As someone who used to use ROOT, I would strongly recommend against it. Its C++ implementation has all manner of hidden state, and this leaks into PyROOT.
For example, ROOT has the concept of ownership, entirely distinct from the python sense of references. A file owns the histograms that were read from it. Closing the file changes all references to histograms read from that file to None. It took a large amount of digging to figure out how that was even possible (overwriting an existing object from within the C API), but I cannot for the life of me understand why.
ROOT has way too many gotchas for me to ever recommend it.

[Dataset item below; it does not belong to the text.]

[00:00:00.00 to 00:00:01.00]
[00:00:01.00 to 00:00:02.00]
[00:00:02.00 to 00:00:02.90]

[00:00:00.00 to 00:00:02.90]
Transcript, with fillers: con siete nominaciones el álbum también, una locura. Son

Yeah it has a lot of state that's not very pythonic (and I almost always use it from c++ or cling) but it is very good for semiinteractive plotmaking that's not possible in something like matplotlib. A lot of ROOT's legacy from the 90's shows, but ROOT6 has made a lot of progress.

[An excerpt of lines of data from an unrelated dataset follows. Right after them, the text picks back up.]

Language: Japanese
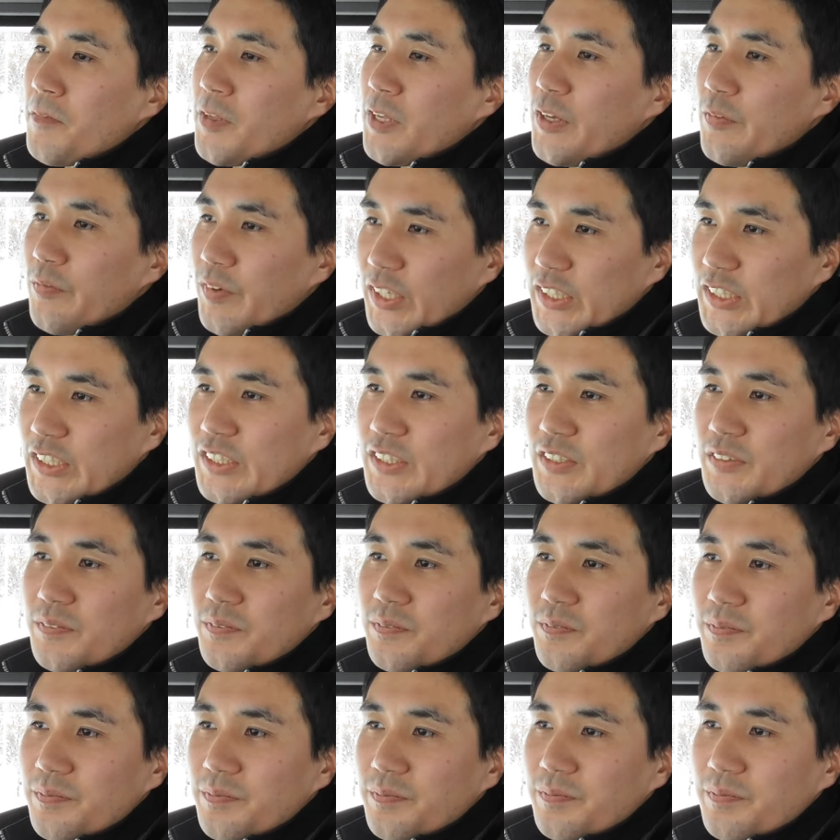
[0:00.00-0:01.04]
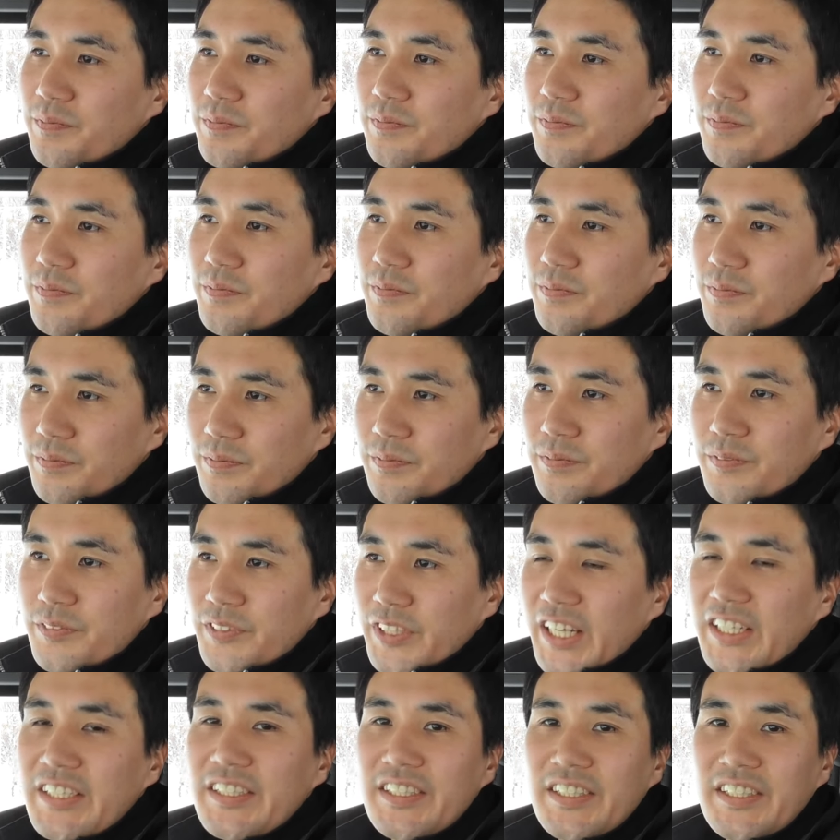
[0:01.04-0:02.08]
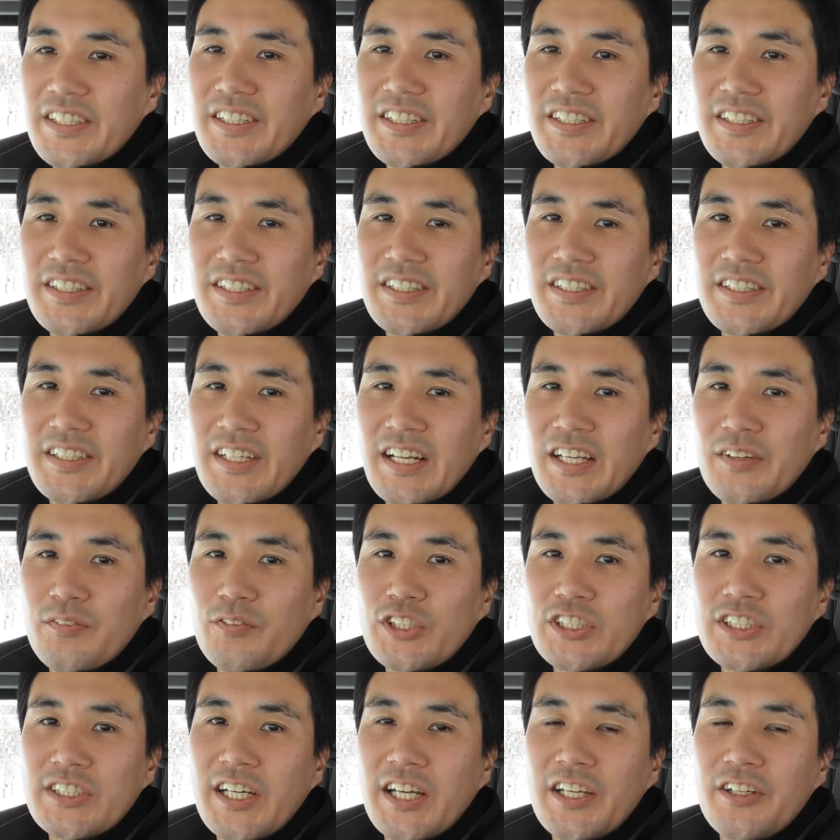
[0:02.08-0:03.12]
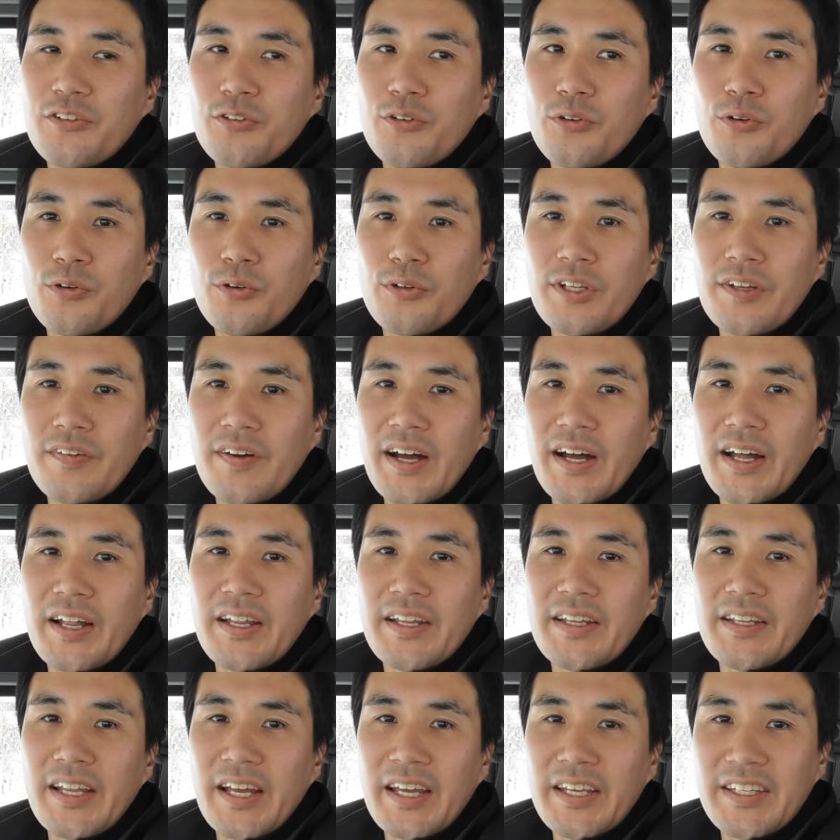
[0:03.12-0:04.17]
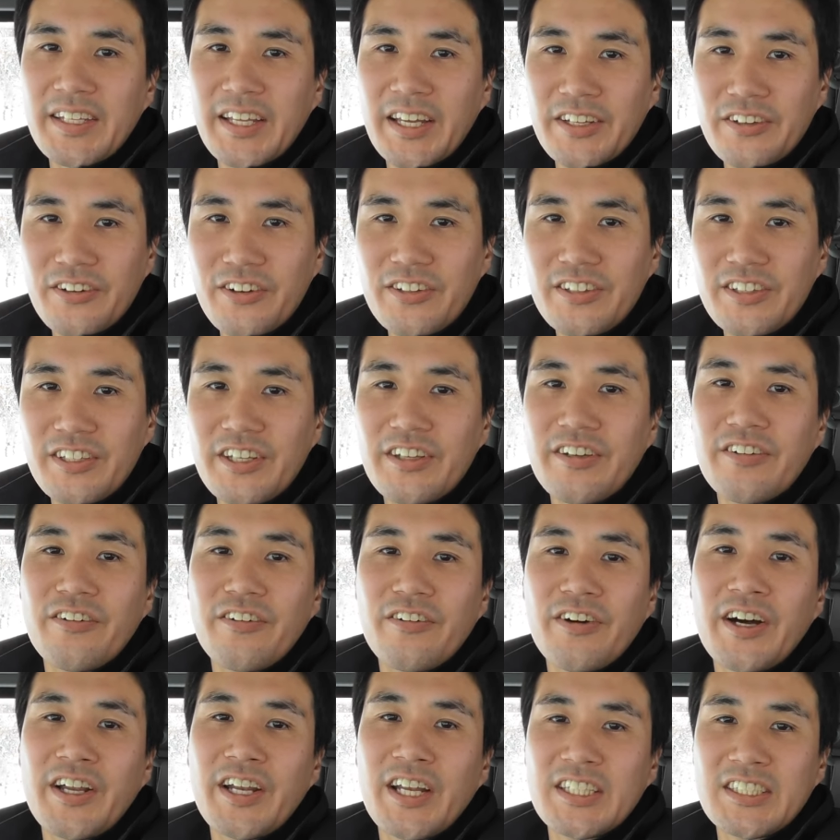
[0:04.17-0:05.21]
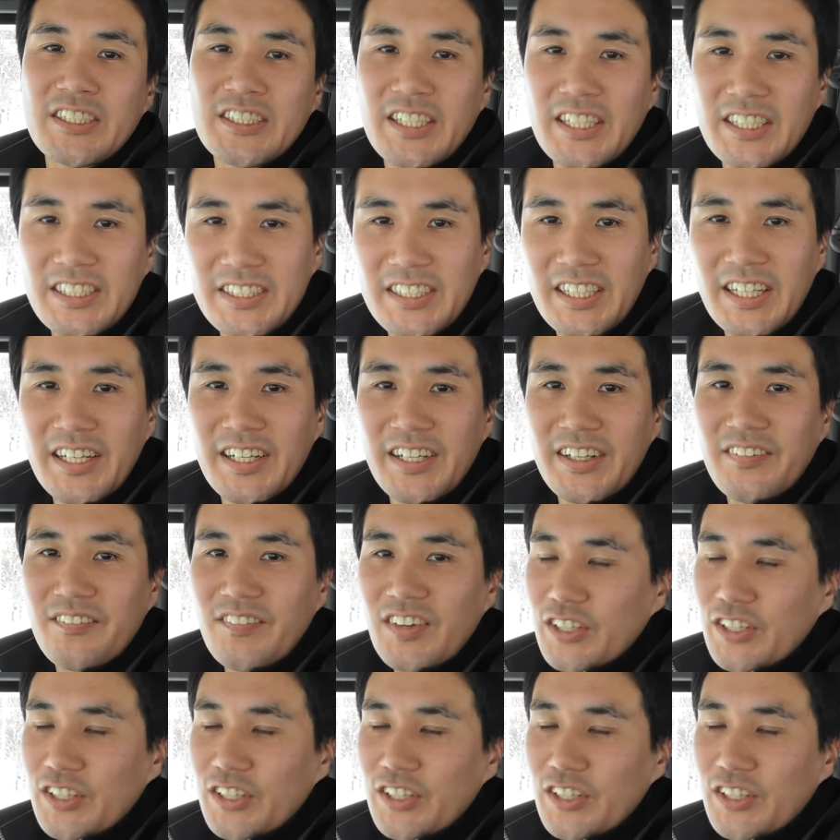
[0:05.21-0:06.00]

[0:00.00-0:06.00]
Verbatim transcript: います。うん。とりあえず、何もしない農法ではないんだよっていうお話でした。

Does anyone outside of High Energy Physics use ROOT? I'm not trying to be argumentative, I'm genuinely curious, I'm a physicist by day so seeing ROOT talked about on here amongst popular libraries is like someone recommending my local pub as the best in town.
I used root in astrophysics for a couple things, but that's hardly outside it's intended audience. yt is generally considered to be easier to pick up now instead though.
ROOT and yt have quite different domains (although it's probably possible for each to emulate the other...) so I'm not sure it makes sense to compare them.